Hello, long time no see? It's once again been over a year since I've been (publicly) on here. I am now seventeen, turning eighteen this month. I don't know where to begin, so I'll give a small resume of the reasons for the the lack of consistency before jumping into the deep end with all the details.
Short version:
After my last post
[Here] was made, I ended up using my
personal tumblr rather than Blogger. This is because my Blogger was supposed to have less personal details (because really, I doubt you guys would want to hear about my health issues interfering again and again with my life mixed in with what my last post promised) and more
Content. Alas, it's very difficult to regularly make blog posts on two separate domains while still having a sense of order and quality. So, what ended up happening is silence on here for 2 years, and a Lot of long posts on my personal tumblr. There will be a more detailed version of this small summary at the end.
Alright. According to the last two posts on here, the last you heard (unless you read my personal blog on tumblr) was that I was back home and in school, with a ferret. Since then, I have not been back in the hospital, thankfully, and I have made it to senior year. Nonetheless, it's been very stressful and I can't lie and say I haven't have my crises. However, out of all the time since my last post, I am happy to say I haven't been better than I am now.
I do hope you'll forgive my absence, I truly am intending to make a comeback again. The difference this time, though, is that I feel ready and there isn't anything right now that should impede such comeback. If any of you are still here, I thank you for your patience with me.
Now, if you'd like to hear a more in-depth version of what you just read, continue to the next block of writing below. Beware: two years can hold a great deal of happenings, not all positive, you've been warned.
During my absence, I wasn't in the best health. Along with the things I don't really have control over, there was one thing that I chose to have in my life that did not help the situation. Quite the opposite. You see, at that time there was one constant for about two years: a person I will call Are. I probably wont ever mention this person again, since it is now in the past and I am in a better place. For the sake of informing those who wish to know the reasons for my absence, it is necessary I mention Are.
This person was both positive and incredibly toxic to me. How can something or someone be positive yet toxic? It just takes a few lies, my friend. Unfortunately, the positive aspects of this person on my life were superficial, a thin sweet film on the surface of a bitter underneath. Now, I know this person has some reason for having been so damaging. But this reason was not enough to justify the actions,and for once in my life, I put my well-being first. I took everyone's advice one final day (including the advice of several professionals) and ended all contact. Because when someone refuses to work on their faults and stated they have no desire to change while taking advantage of your own vulnerable and unstable state while manipulating you, it's time to choose. Your health, or their satisfaction? This may seem like an easy choice to you, and really it should have been. But I've never been one to put myself first, even if sacrificing myself wasn't actually helping the person I was putting first. Satisfaction does not mean Right. A child may want to only eat sweets, never anything else. If you comply and give them solely sweets you are satisfying them. But what effect is this having on their body, on their needs? This was what I was doing. Except I wasn't just giving in to this person, I was allowing them to harm me as well. This is why I took the decision to end our relationship (both platonic and not).

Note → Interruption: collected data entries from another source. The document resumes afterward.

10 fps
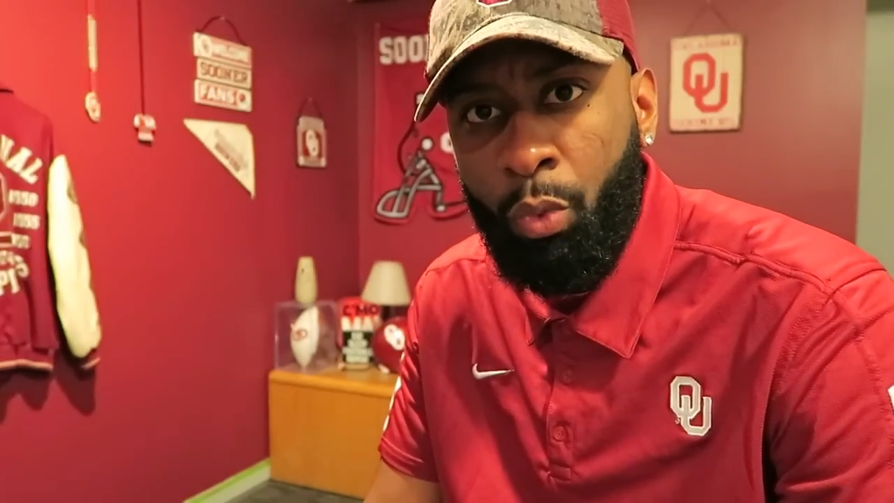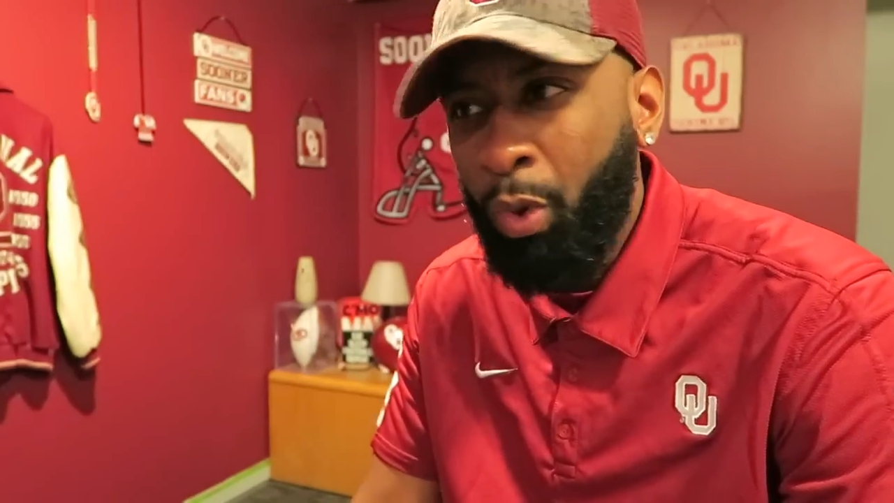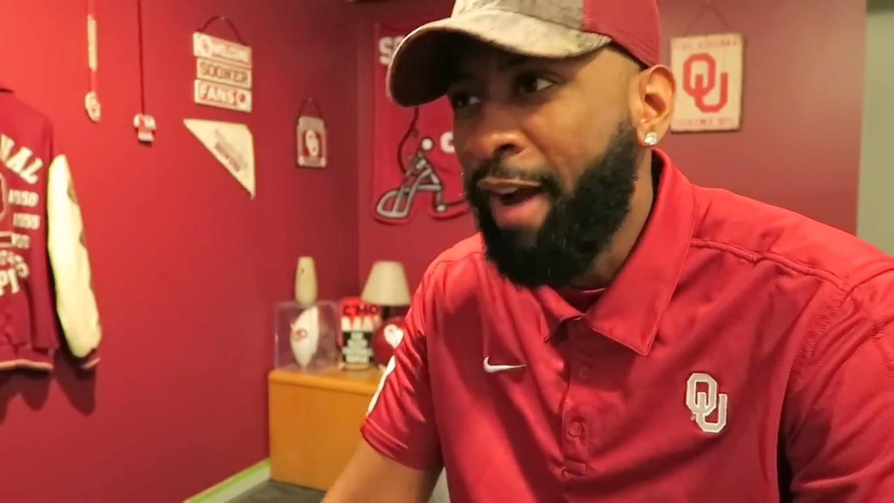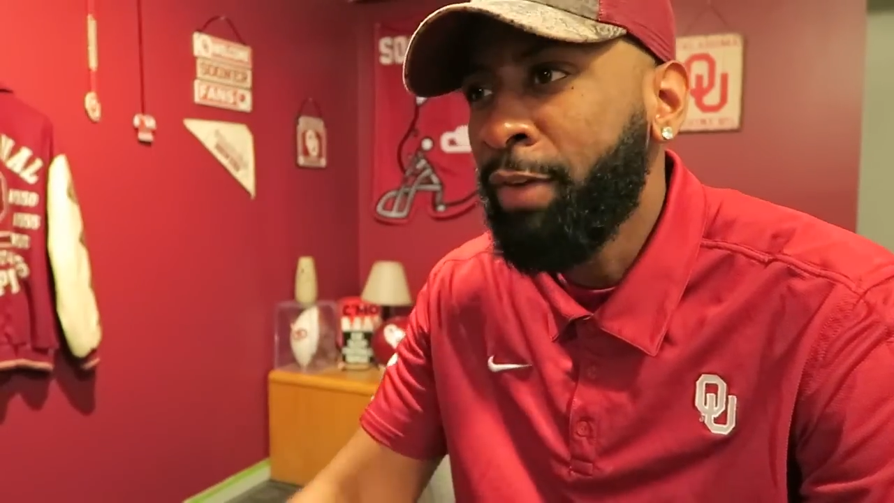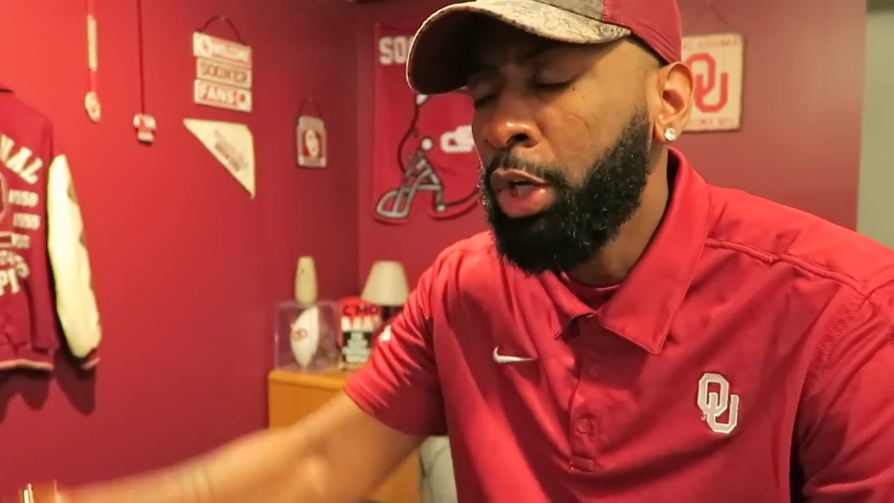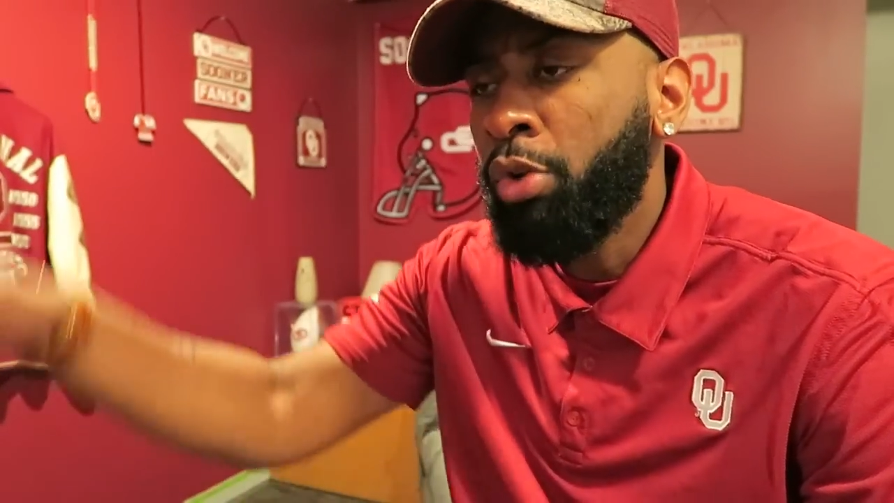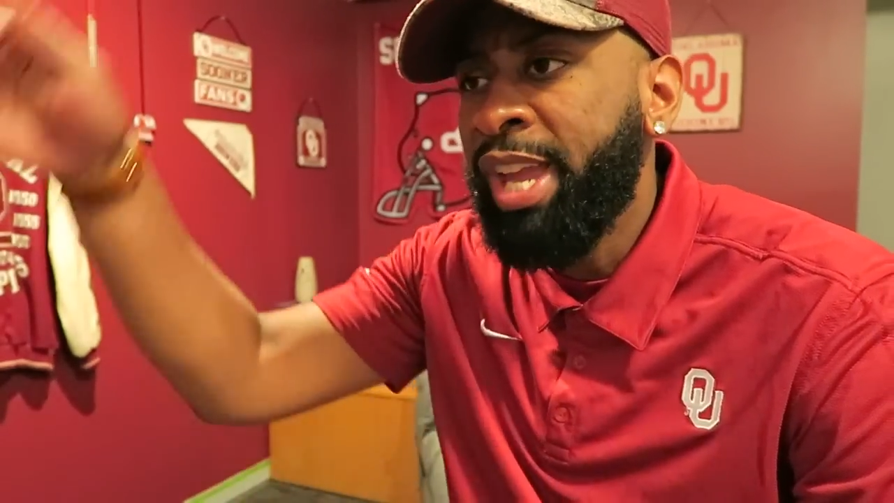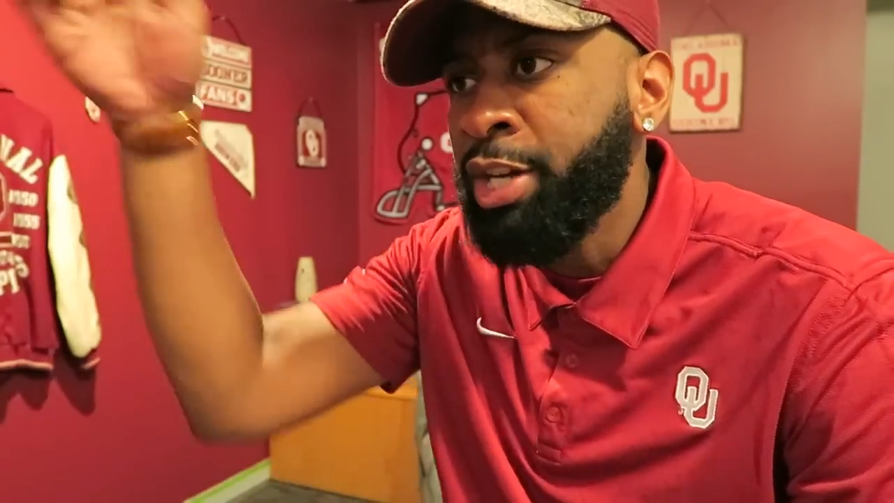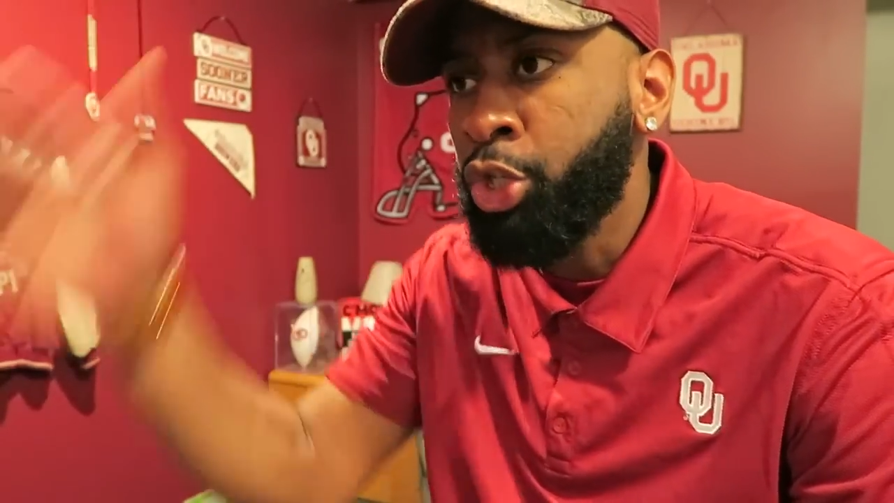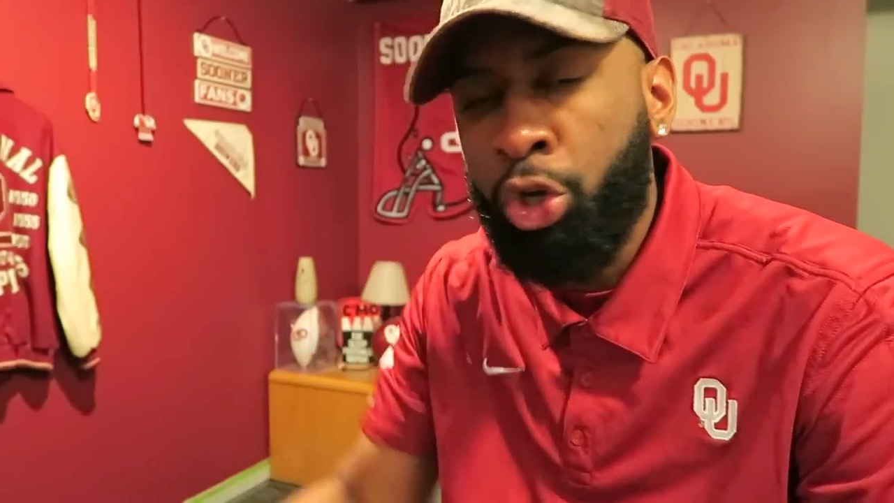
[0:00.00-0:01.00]
We're having to go
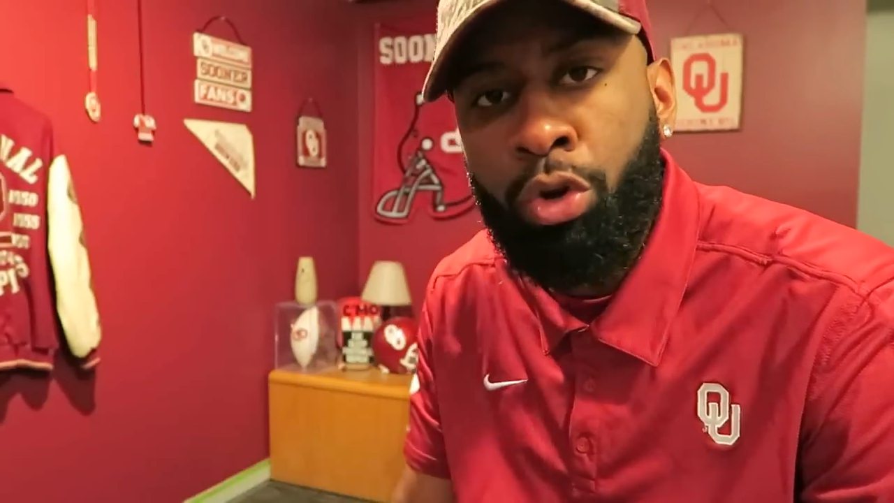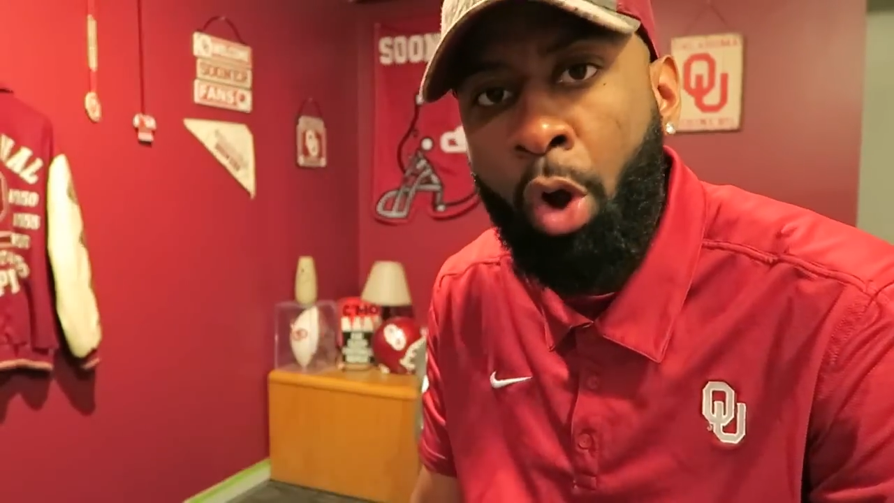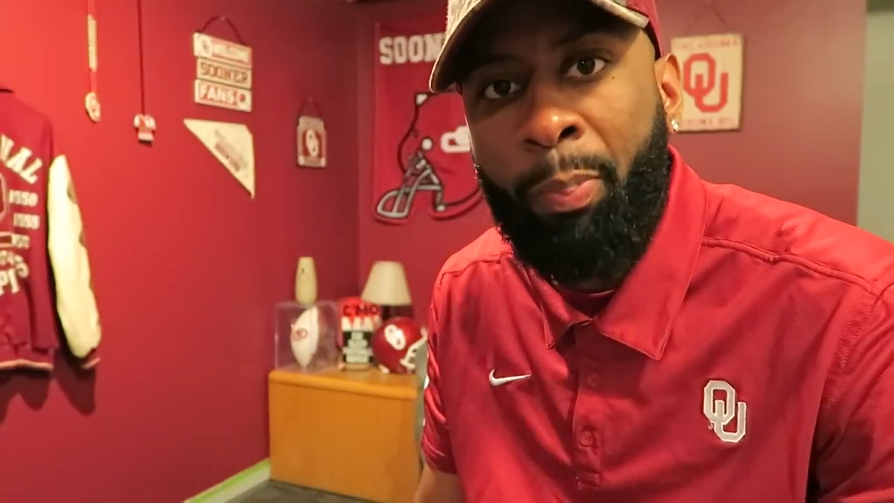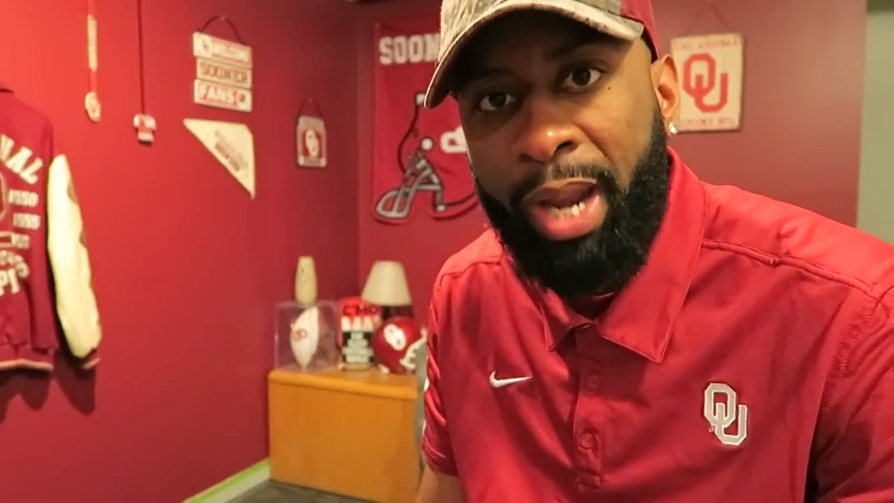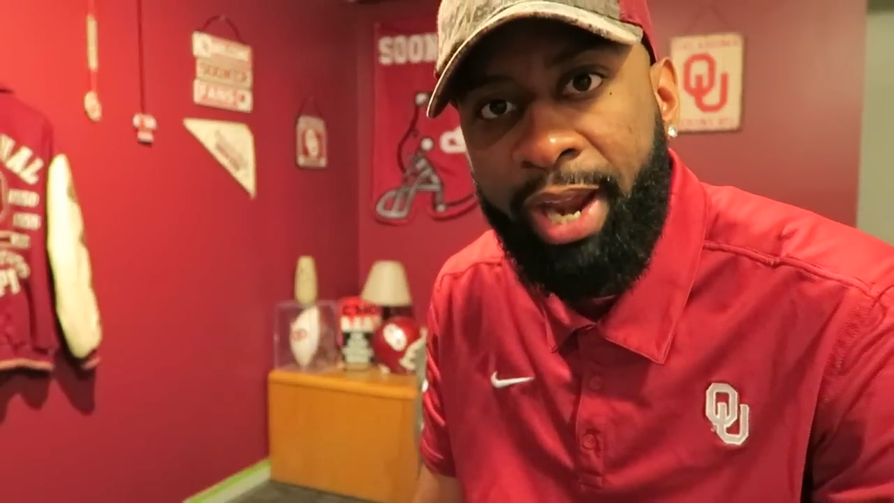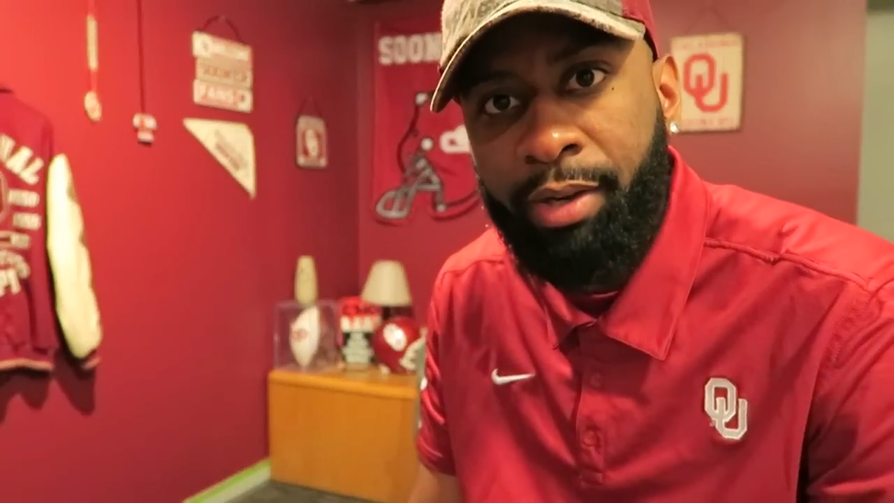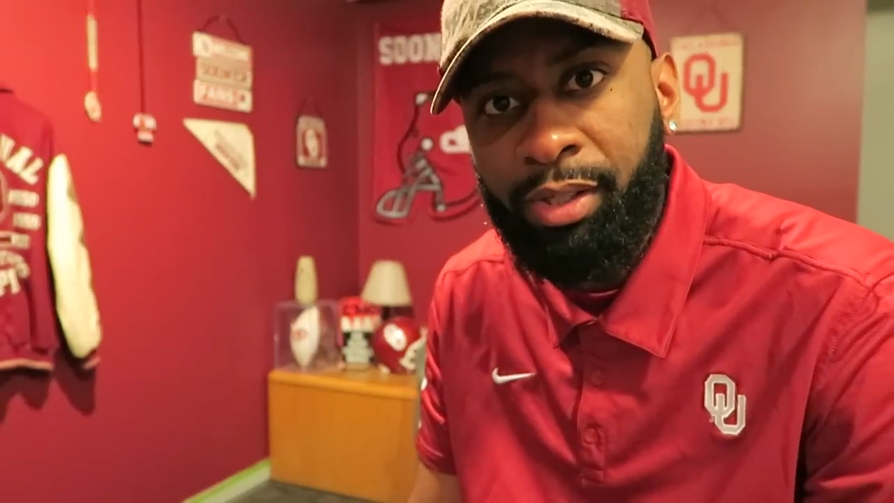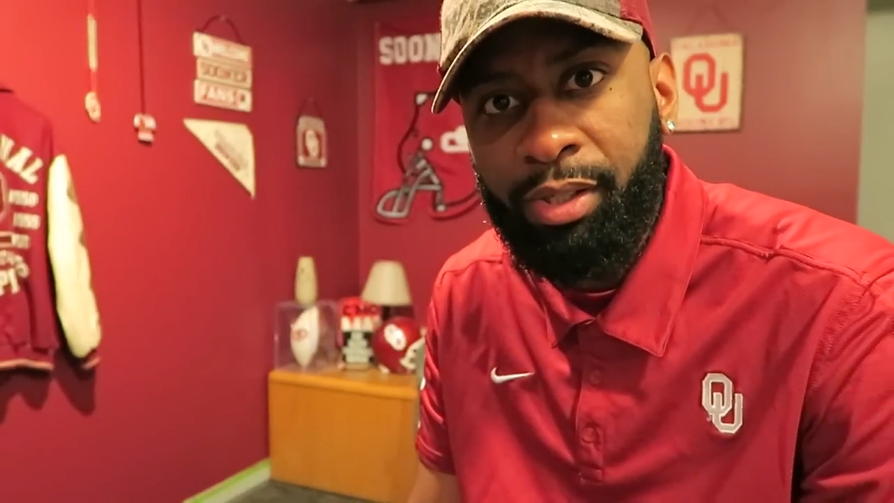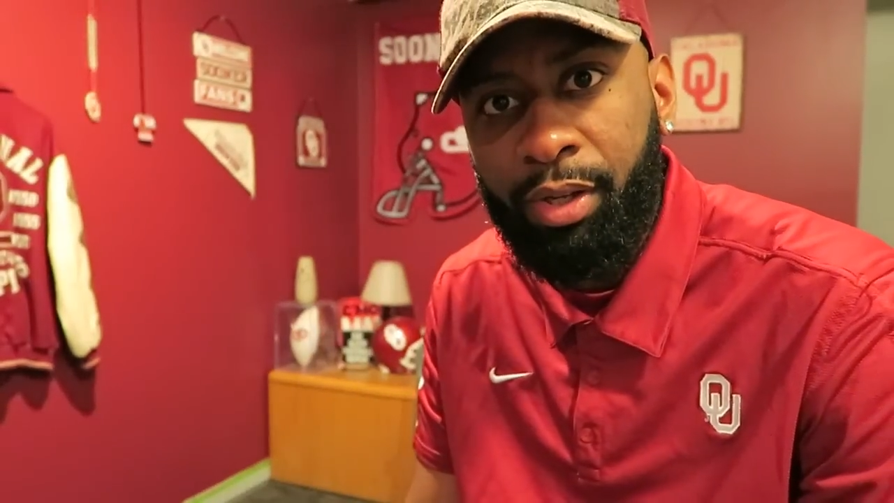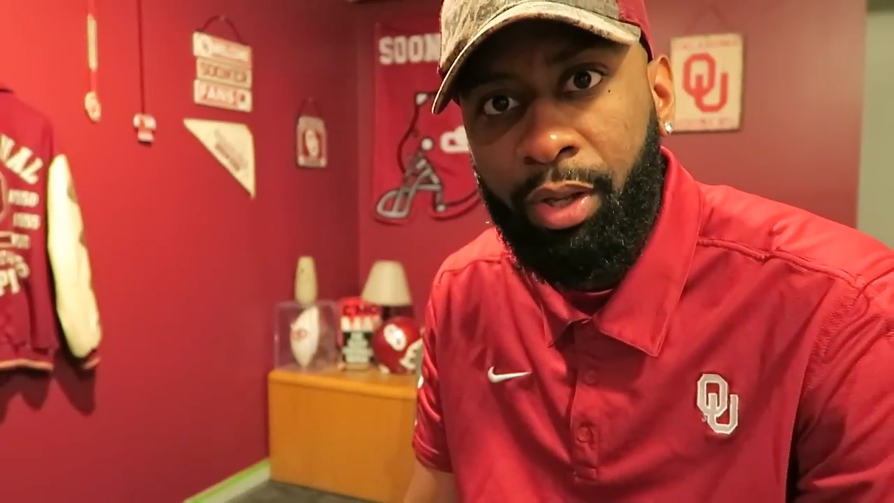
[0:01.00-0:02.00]
get JUCO
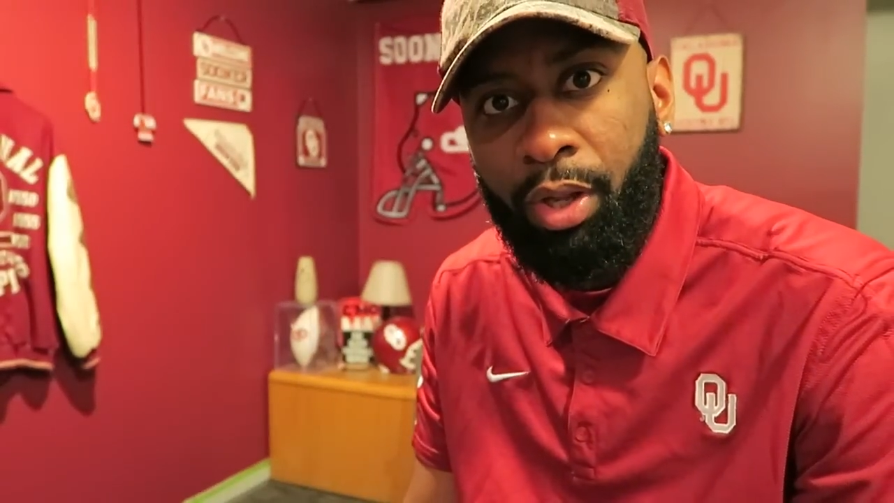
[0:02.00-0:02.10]
players.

Now, back to why I mentioned Are in the first place. As I said, Are was the one thing that was constant. We were inseparable. While Are's presence was a comfort, that was about it. We fought often, about things I could not help, things they took wrong, or things I didn't know they disliked. It was an unhealthy dynamic: the submissive gets attacked, is not allowed to defend himself, backs down, takes the blame for things they did not know were 'wrong'. Repeat. This was just another thing in my life that took up all my time and energy. Even though I wanted to be productive, the stress I was under at all times just didn't allow it. All I had time for was school until 3, and Are until the moment I fell asleep. I blogged about my personal state while Are wasn't present. It was always the stress, the unhappiness I felt, the knowledge that if I wasn't on constant overdrive I would end up in the hospital again and ruin my apparent progress. You see, after the 5th hospitalization of the type I had, they send you somewhere long term. This would be at least 6 months, as was state policy. These would be 6 months of disconnect from the world, absence from school, further knowledge that I failed at the simplest things in life. Also the guilt that I abandoned Are for my own issues.
As I mentioned above, I had several therapists, other adults, my friends, and family tell me this was unhealthy, that I needed to stop defending Are. And I eventually did, but the damage was done. Even after Are was gone, I still could not produce content other than the venting necessary to stay sane. It's been over a year and I've managed to almost entirely reverse the mindset I was in where I had to analyze every little thing I said to decipher every small misinterpretation that could be made from my words. Of course, this became easier when I met my current partner and best friend Stephen. Thankfully, I've had the support of him, my doctors, counselors and some of my family.